Here's the inspiration for this week's pattern. Yes, I do indeed plan to make a bigger snowflake inspired by this beauty by j_man25599 soon!

You may do whatever you'd like with snowflakes you make from this pattern, but you may not sell or republish the pattern. Thanks, and enjoy!

Finished Size: 2.25 inches from point to point
Materials: Size 10 crochet thread, size 7 crochet hook, empty pizza box, wax paper or plastic wrap, cellophane tape, water soluble school glue or desired stiffener, water, glitter, small container for glue/water mixture, paintbrush, stick pins that won't be used later for sewing, clear thread or fishing line

Falkor Snowflake Instructions

Make magic ring.

Round 1: Ch 2 (counts as 1 dc), 11 dc in ring; sl st in 2nd ch of starting ch 2. Pull magic circle tight.

If you're not reading this pattern on Snowcatcher, you're not reading the designer's blog. Please go here to see the original.

Round 2: 1 sc in next dc, ch 6, 1 sc in 2nd ch from hook and in each of next 2 ch, ch 2, 1 sc in 2nd ch from hook, ch 4, 1 sc in 2nd ch from hook and in each of next 2 ch, sl st in next 2 ch, 1 sc in same dc, 1 sc in next dc] 6 times; sl st in st sc; bind off. Weave in ends.

Finish: Tape wax paper or plastic wrap to top of empty pizza box.

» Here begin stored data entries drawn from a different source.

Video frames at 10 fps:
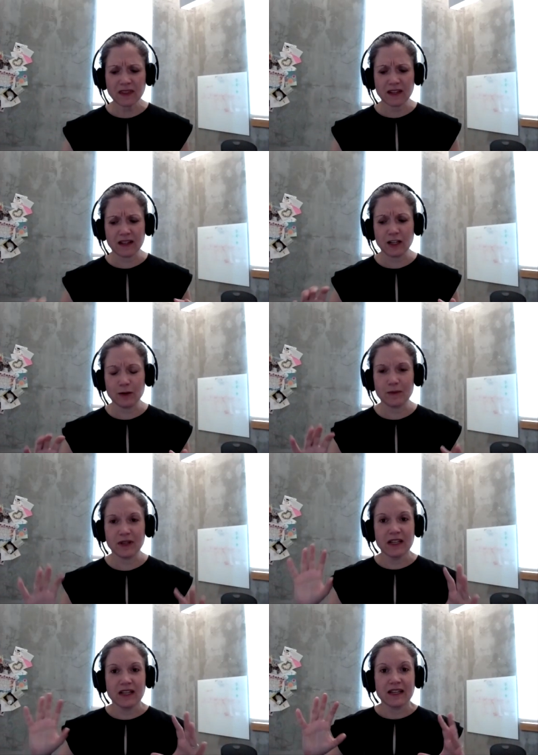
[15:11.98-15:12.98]
Um,
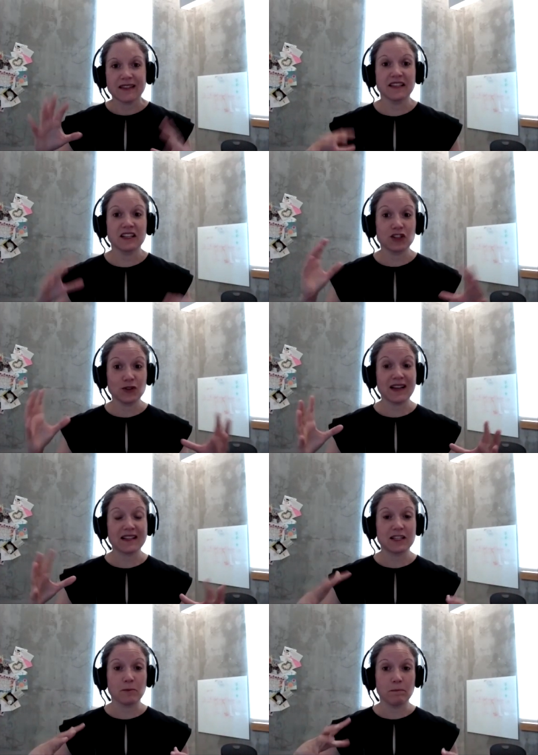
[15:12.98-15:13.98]
a student
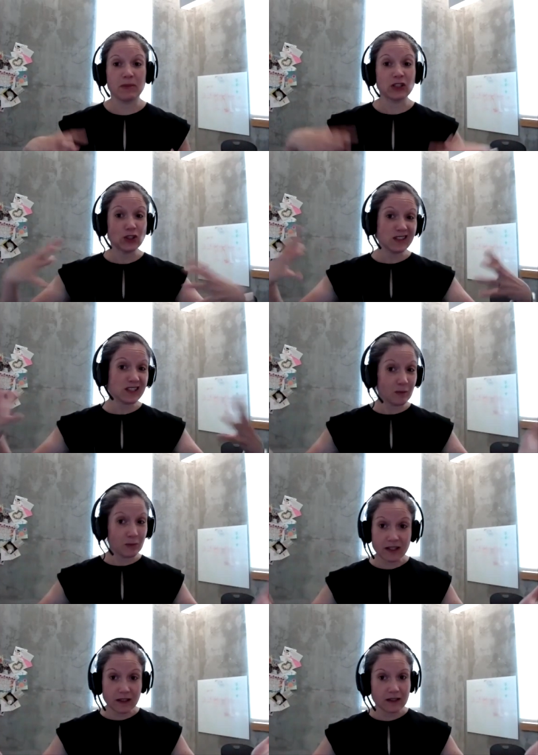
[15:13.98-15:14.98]
has to build
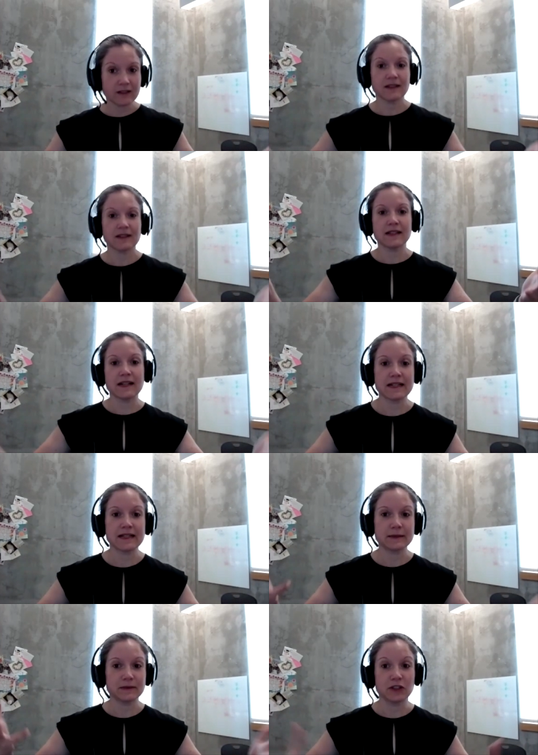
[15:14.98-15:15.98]
something,
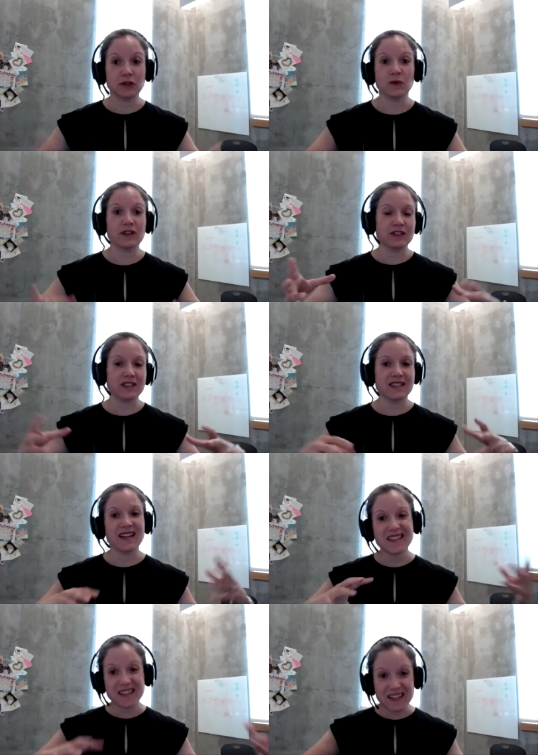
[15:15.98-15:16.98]
uh, you know, whether it's a
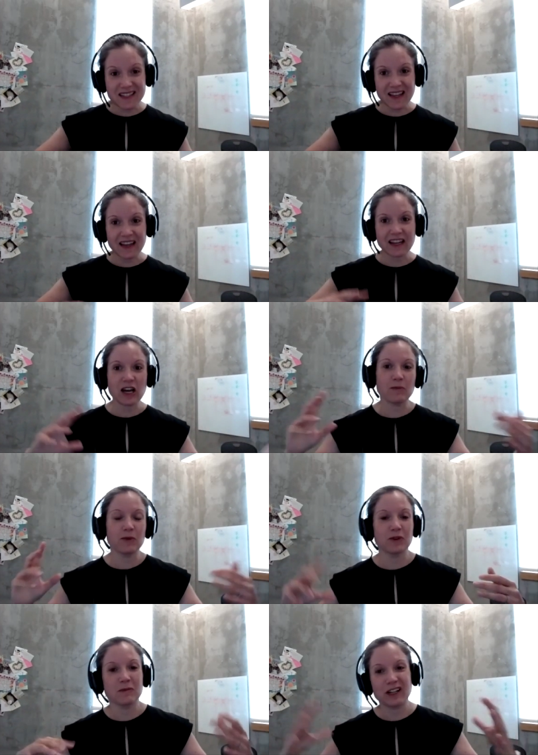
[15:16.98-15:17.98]
testing setup
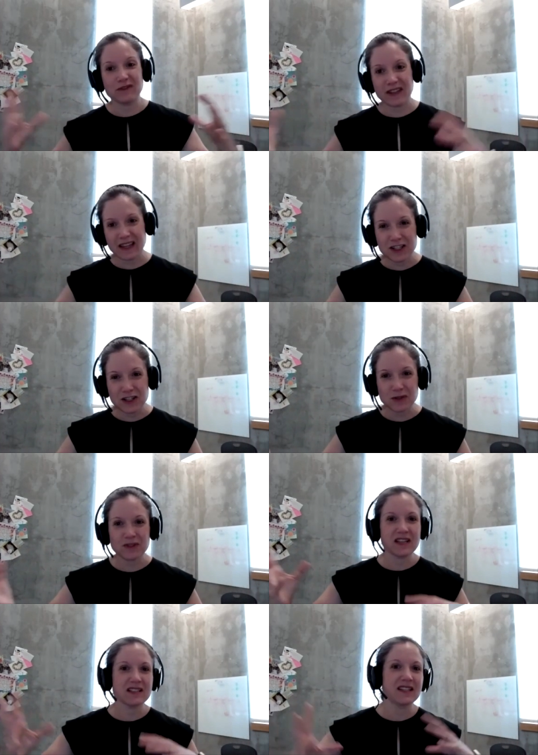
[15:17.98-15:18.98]
or modification to
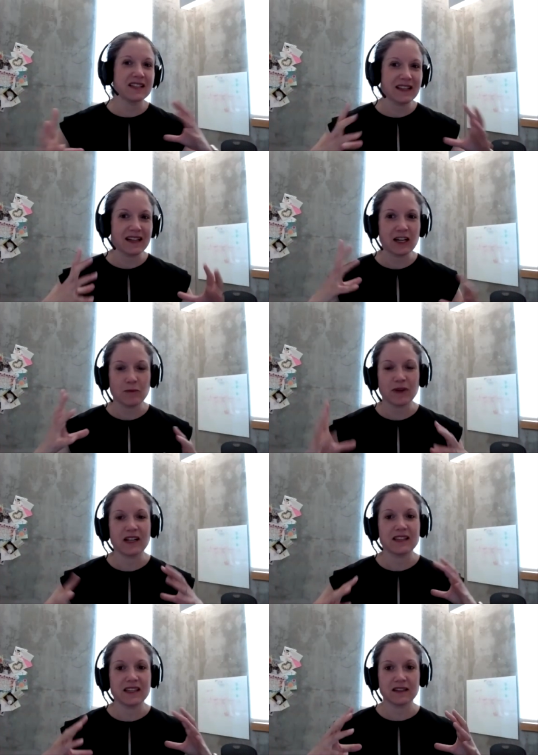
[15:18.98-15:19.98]
a testing setup. But
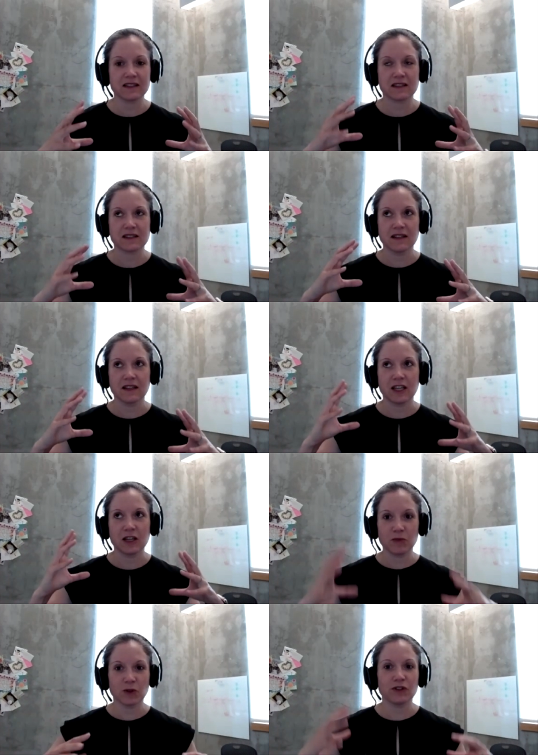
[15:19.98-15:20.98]
I think it's
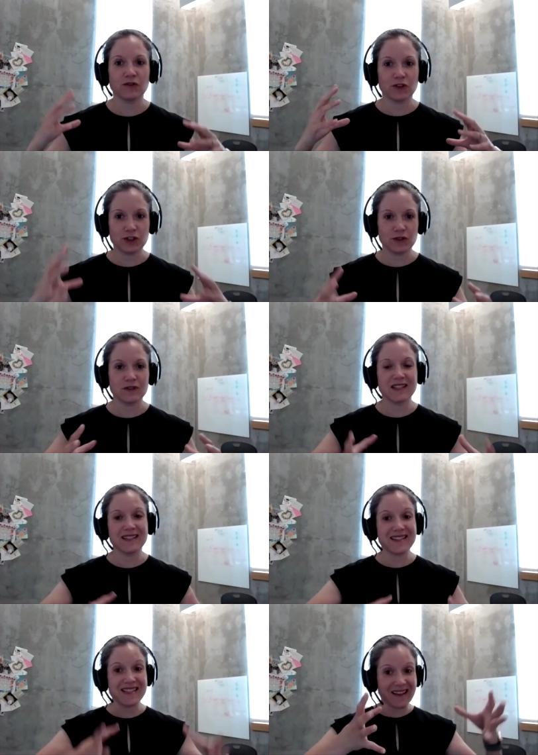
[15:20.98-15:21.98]
important for a student to
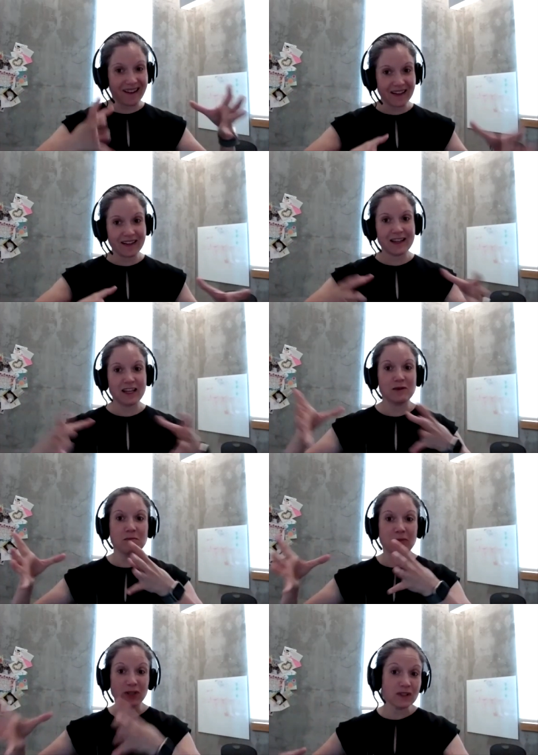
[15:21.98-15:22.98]
design and
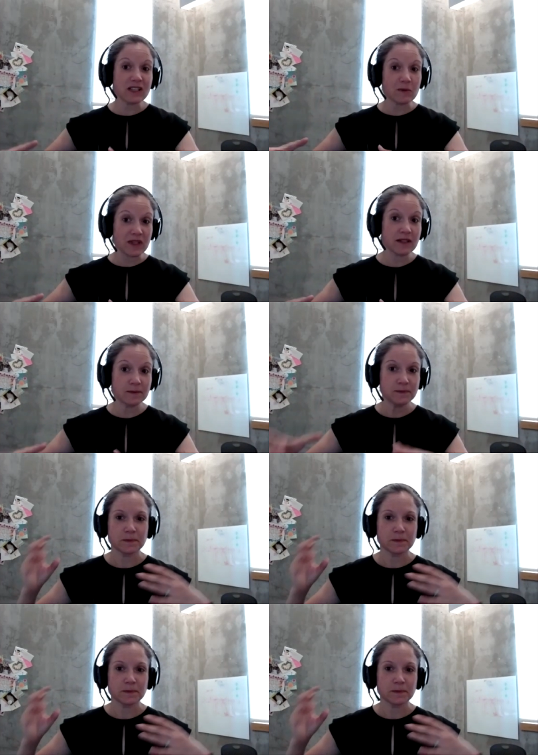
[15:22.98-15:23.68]
build something,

Pin snowflake to box on top of wax paper or plastic wrap.

If using glue, mix a few drops of water with a teaspoon of glue in small washable container. Paint snowflake with glue mixture or desired stiffener. Sprinkle lightly with glitter. Wash paintbrush and container thoroughly. Allow snowflake to dry at least 24 hours. Remove pins. Gently peel snowflake from wax paper or plastic wrap. Attach 10-inch clear thread to one spoke, weaving in end. Wrap fishing line around tree branch (or tape to ceiling or any overhead surface) and watch snowflake twirl freely whenever you walk by! Snowflake also may be taped to window or tied to doorknob or cabinet handle.

1 comment :

  1. I just want to thank you for all that you do. I began following your blog because of the snowflake patterns. As a tech support person, I appreciate all the work that you to keep your blog available and easy for people to use. Thank you.